WASHINGTON – President Barack Obama pushed the Senate on Tuesday to pass legislation he says will benefit small businesses and generate jobs, and called on Republicans to back what he described as a plan similar to programs they had supported in the past, reported Reuters.

The plan includes a $30 billion fund to invest in community banks to bolster lending to small businesses, which account for a large portion of job creation in the U.S. economy.
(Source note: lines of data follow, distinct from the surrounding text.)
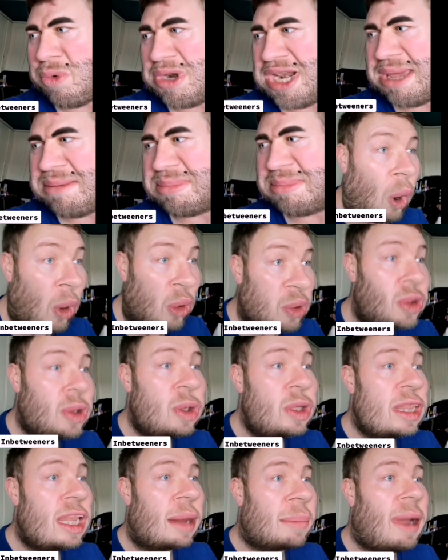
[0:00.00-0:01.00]
lip. Oh, you'd
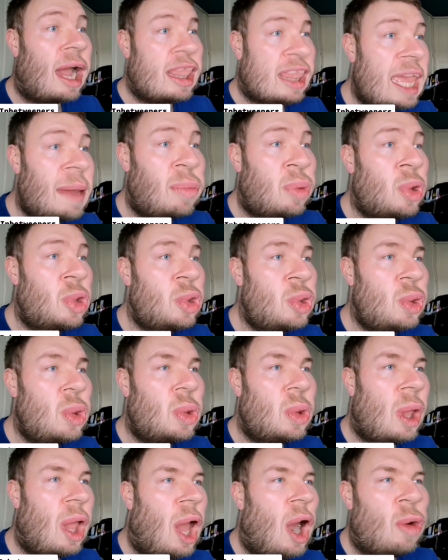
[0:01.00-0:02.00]
like my lip, wouldn't
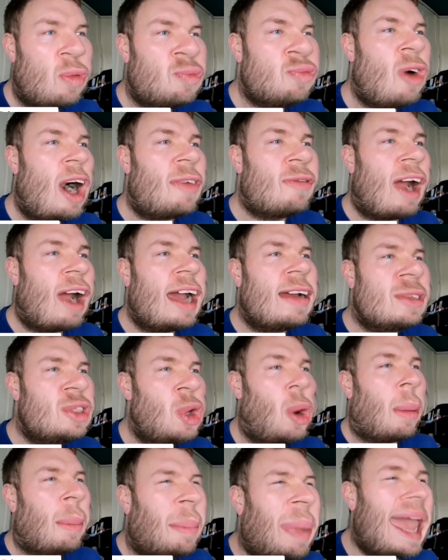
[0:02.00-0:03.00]
you? Right round
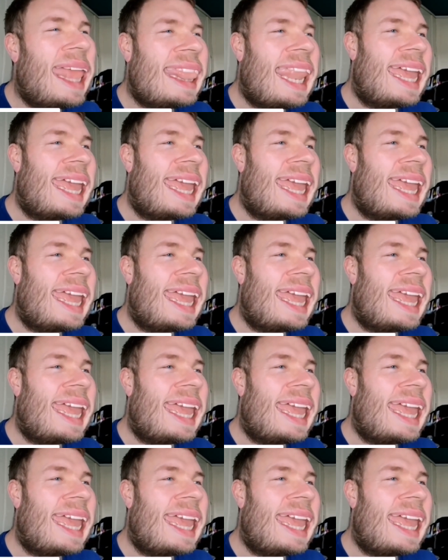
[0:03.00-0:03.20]
your bell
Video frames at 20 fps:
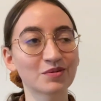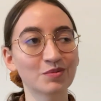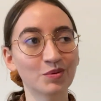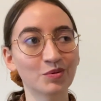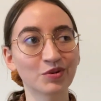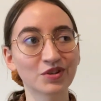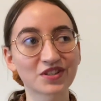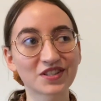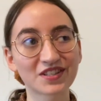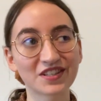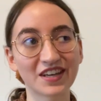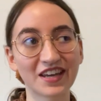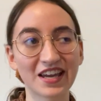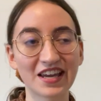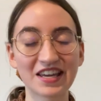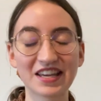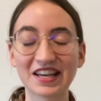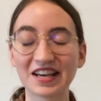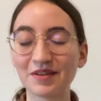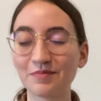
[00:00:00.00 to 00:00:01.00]
we would
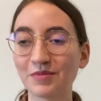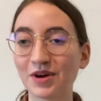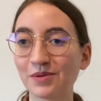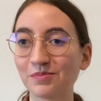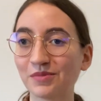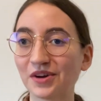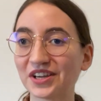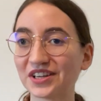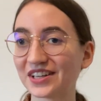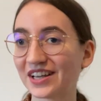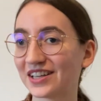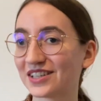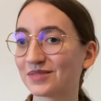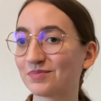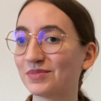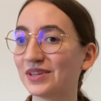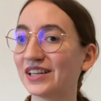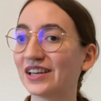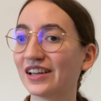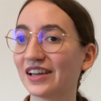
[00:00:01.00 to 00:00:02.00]
say, my mind has
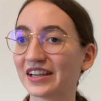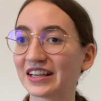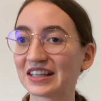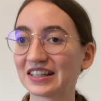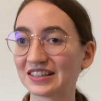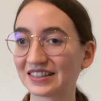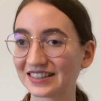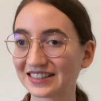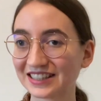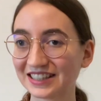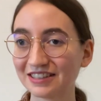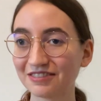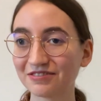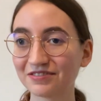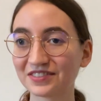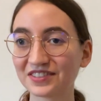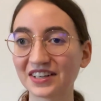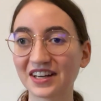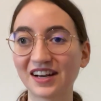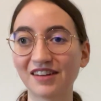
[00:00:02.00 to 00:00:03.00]
been like a
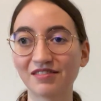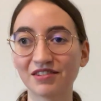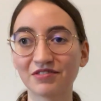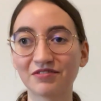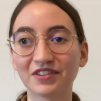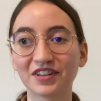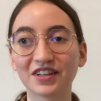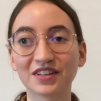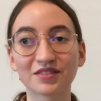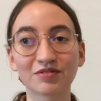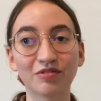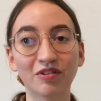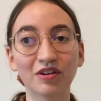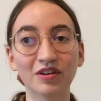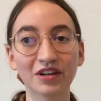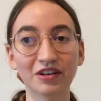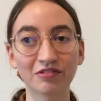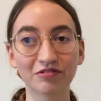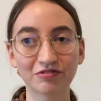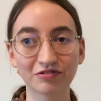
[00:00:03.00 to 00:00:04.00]
sift, everything is
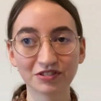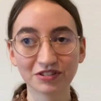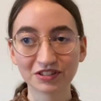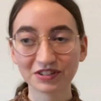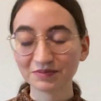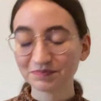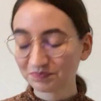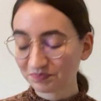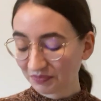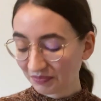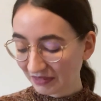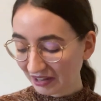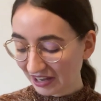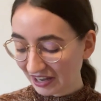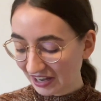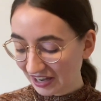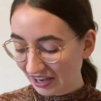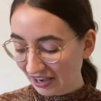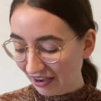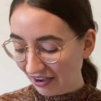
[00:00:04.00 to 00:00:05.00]
falling through.
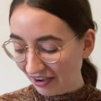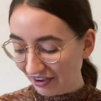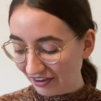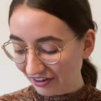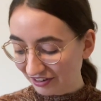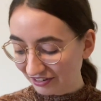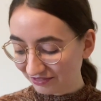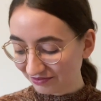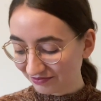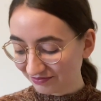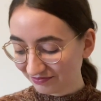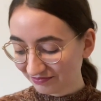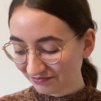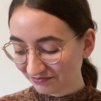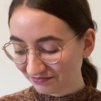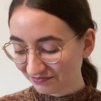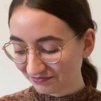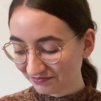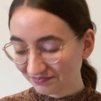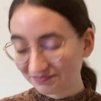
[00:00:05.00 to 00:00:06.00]

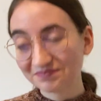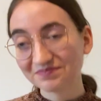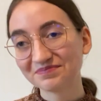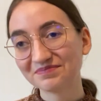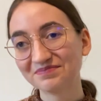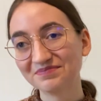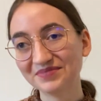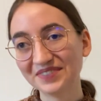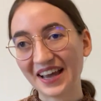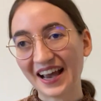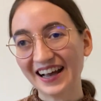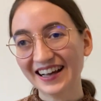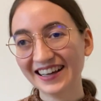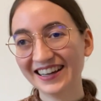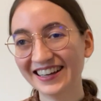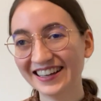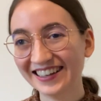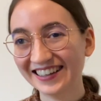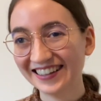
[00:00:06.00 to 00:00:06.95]
Yeah.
It also would provide tax credits and exclude some small business stock sales from capital gains taxes.

Obama wants Congress to pass as much legislation as possible before adjourning for its August recess, aware that legislators will be in full campaign mode when they return in mid-September, just weeks before the November 2 elections.

He is traveling to New Jersey on Wednesday, where he will tout the bill at a meeting with small business owners at a sandwich shop.
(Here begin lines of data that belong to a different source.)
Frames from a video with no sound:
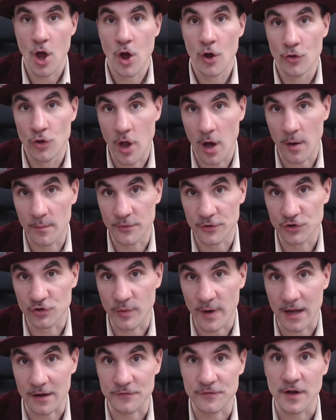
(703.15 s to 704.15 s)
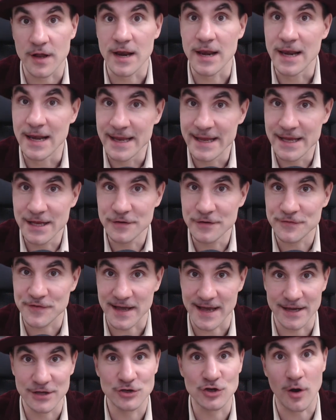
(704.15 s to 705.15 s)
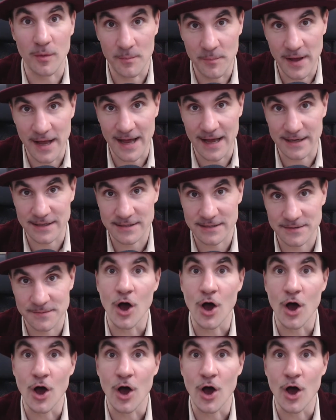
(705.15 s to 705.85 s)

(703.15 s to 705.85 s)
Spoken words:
Number 12, leave and come back.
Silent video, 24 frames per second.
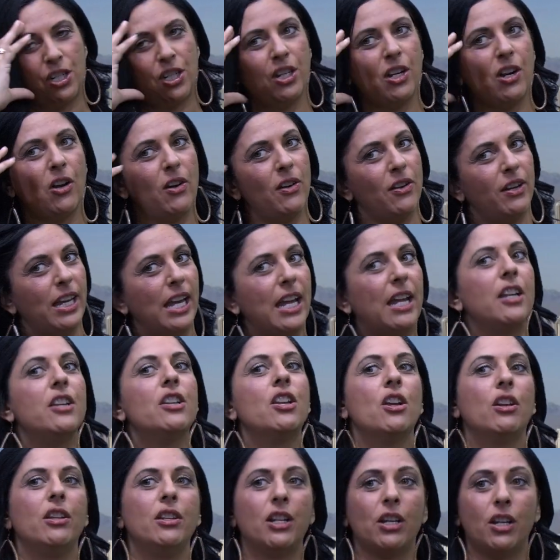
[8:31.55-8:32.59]
You know,
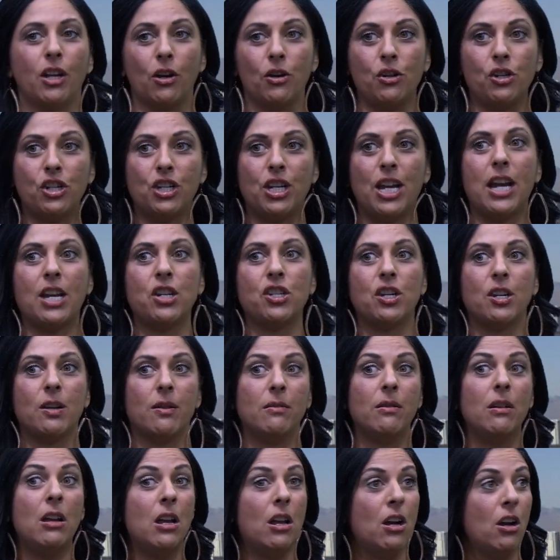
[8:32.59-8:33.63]
again,
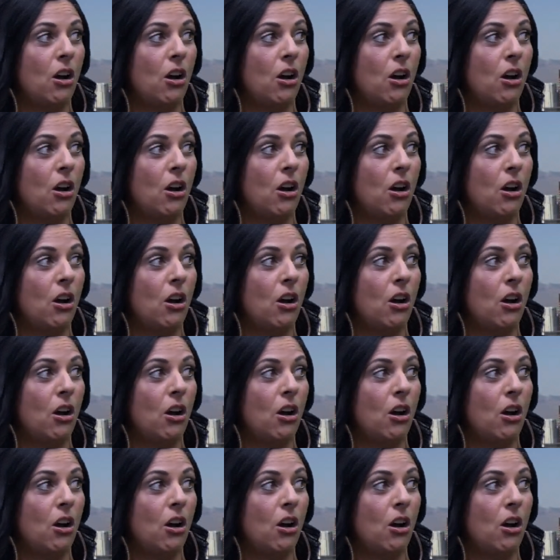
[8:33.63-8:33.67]
negotiation,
The House of Representatives, which has already passed a version of the bill, adjourns at the end of this week and the Senate aims to leave at the end of next week.

"These are the kind of common sense steps that folks from both parties have supported in the past," Obama told reporters at the White House in remarks taking aim at Republicans after an hourlong meeting with congressional leaders from both parties that he said was "productive."

"I hope that in the coming days, we'll once again find common ground and get this legislation passed. We shouldn't let America's small businesses be held hostage to partisan politics and certainly not at this critical time," he said.

House Republican leader John Boehner, who attended the meeting, wants to repeal and replace Obama's healthcare overhaul and keep in place tax cuts for wealthy Americans that expire at the end of the year. Obama, who wants to let those cuts expire, has criticized Republicans for supporting economic plans he says helped lead to the recession and favor the rich.